Extracted records:
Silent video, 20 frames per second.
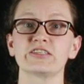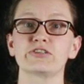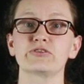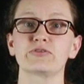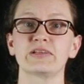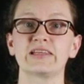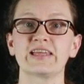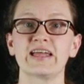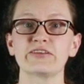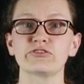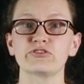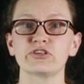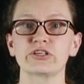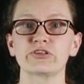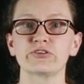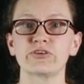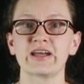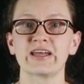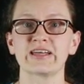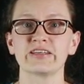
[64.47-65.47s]
into
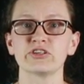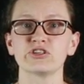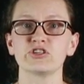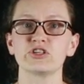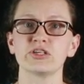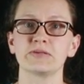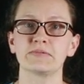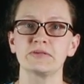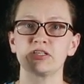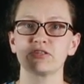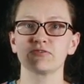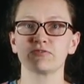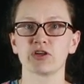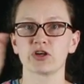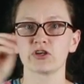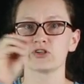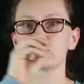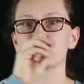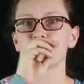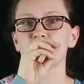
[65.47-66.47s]
electrical energy, which
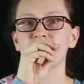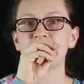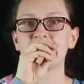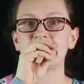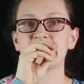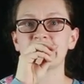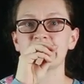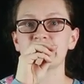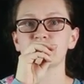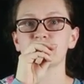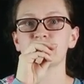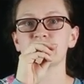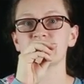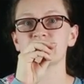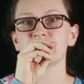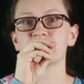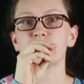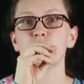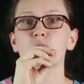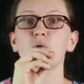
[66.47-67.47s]
flows through the
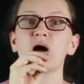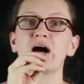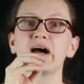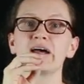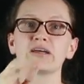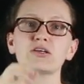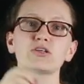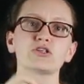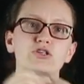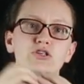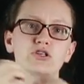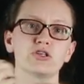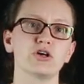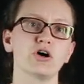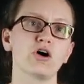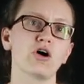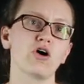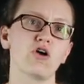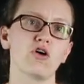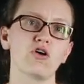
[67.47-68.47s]
electricity wires to
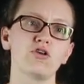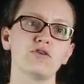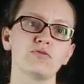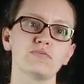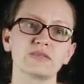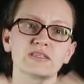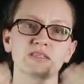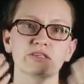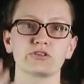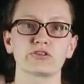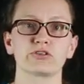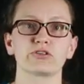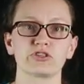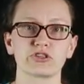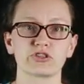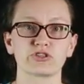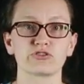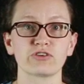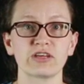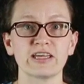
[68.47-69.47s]
your homes and to the
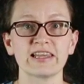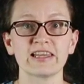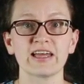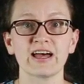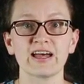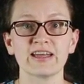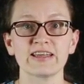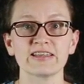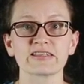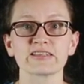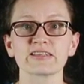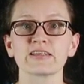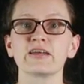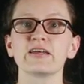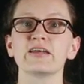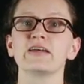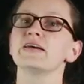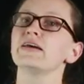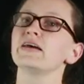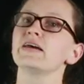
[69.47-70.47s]
streetlights.
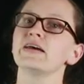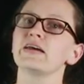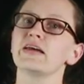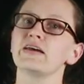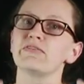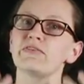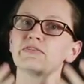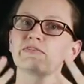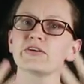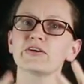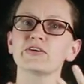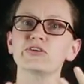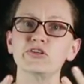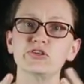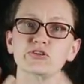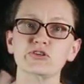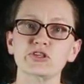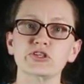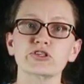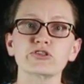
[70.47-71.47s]
If it flows
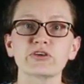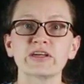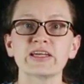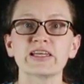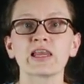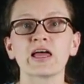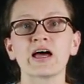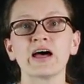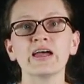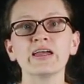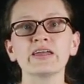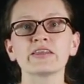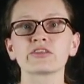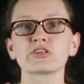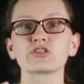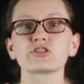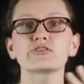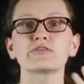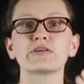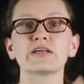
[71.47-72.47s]
to a streetlight,
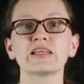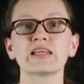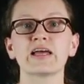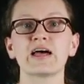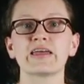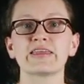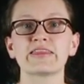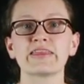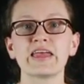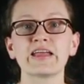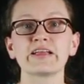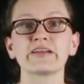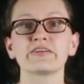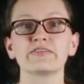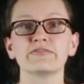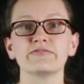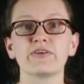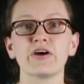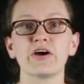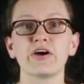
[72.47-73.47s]
the streetlight then
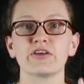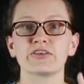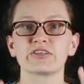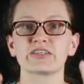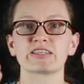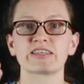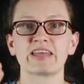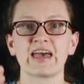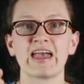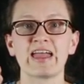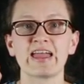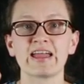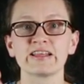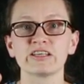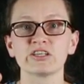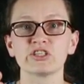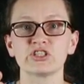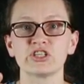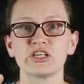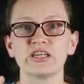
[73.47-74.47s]
converts that
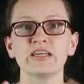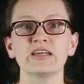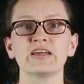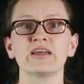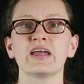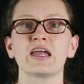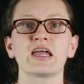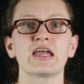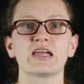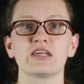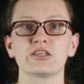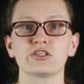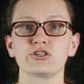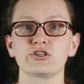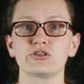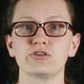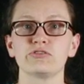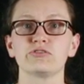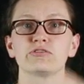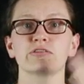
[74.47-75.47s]
energy
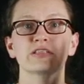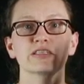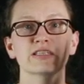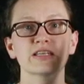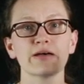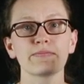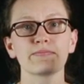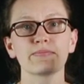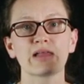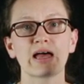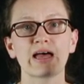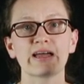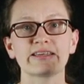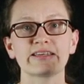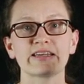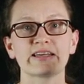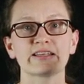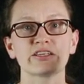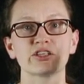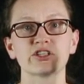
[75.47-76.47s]
into some
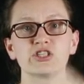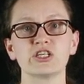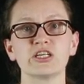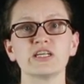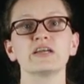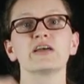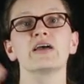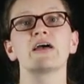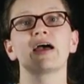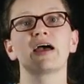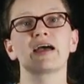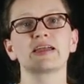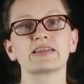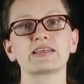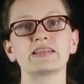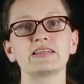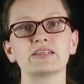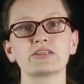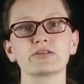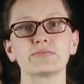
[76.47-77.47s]
light energy and
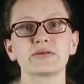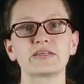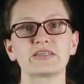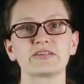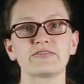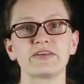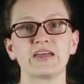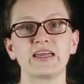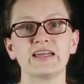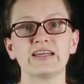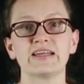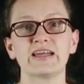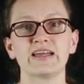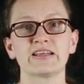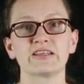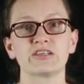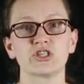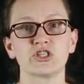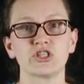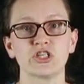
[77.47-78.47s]
a little bit of heat
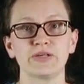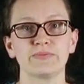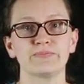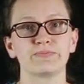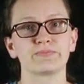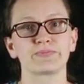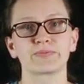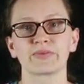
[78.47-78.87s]
energy.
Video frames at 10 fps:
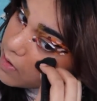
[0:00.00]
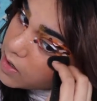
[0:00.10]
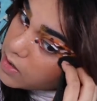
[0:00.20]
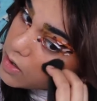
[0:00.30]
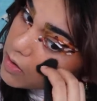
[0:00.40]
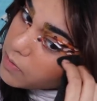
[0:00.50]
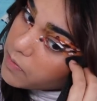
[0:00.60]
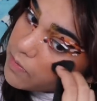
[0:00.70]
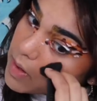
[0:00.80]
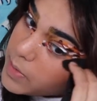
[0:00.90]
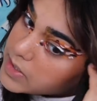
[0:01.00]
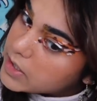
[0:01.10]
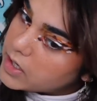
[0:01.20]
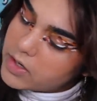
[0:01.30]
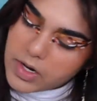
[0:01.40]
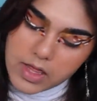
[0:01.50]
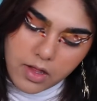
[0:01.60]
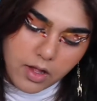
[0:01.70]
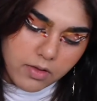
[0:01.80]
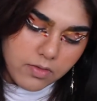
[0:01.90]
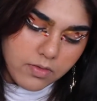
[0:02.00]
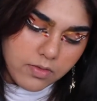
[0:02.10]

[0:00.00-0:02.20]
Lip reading: I don't know, maybe it's not gonna do anything.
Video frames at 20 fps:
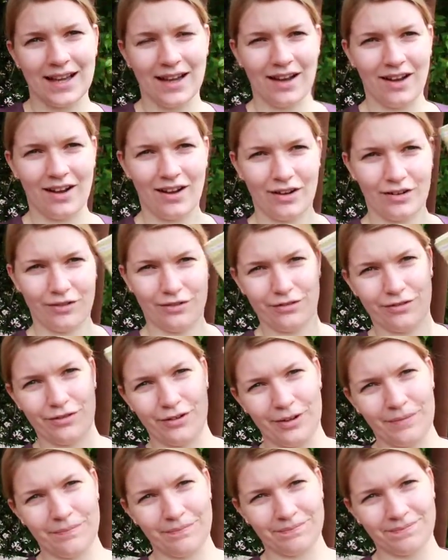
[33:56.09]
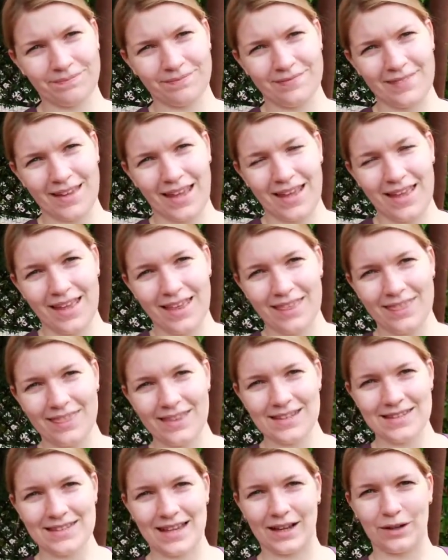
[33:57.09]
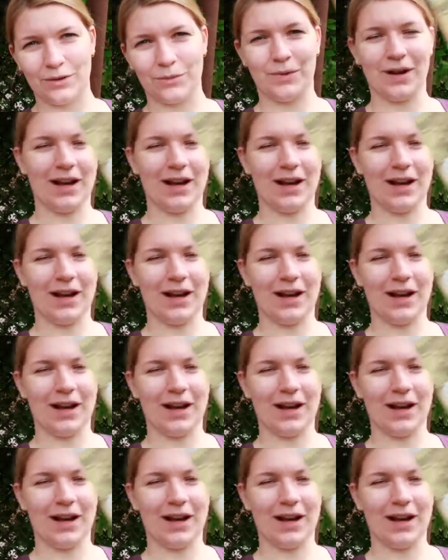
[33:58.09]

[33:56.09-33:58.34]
of the second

(Your goal)
The lines sought are those in the data above that include the string "frames"; copy each one.

(Answer to this task)
Silent video, 20 frames per second.
Video frames at 10 fps:
Video frames at 20 fps:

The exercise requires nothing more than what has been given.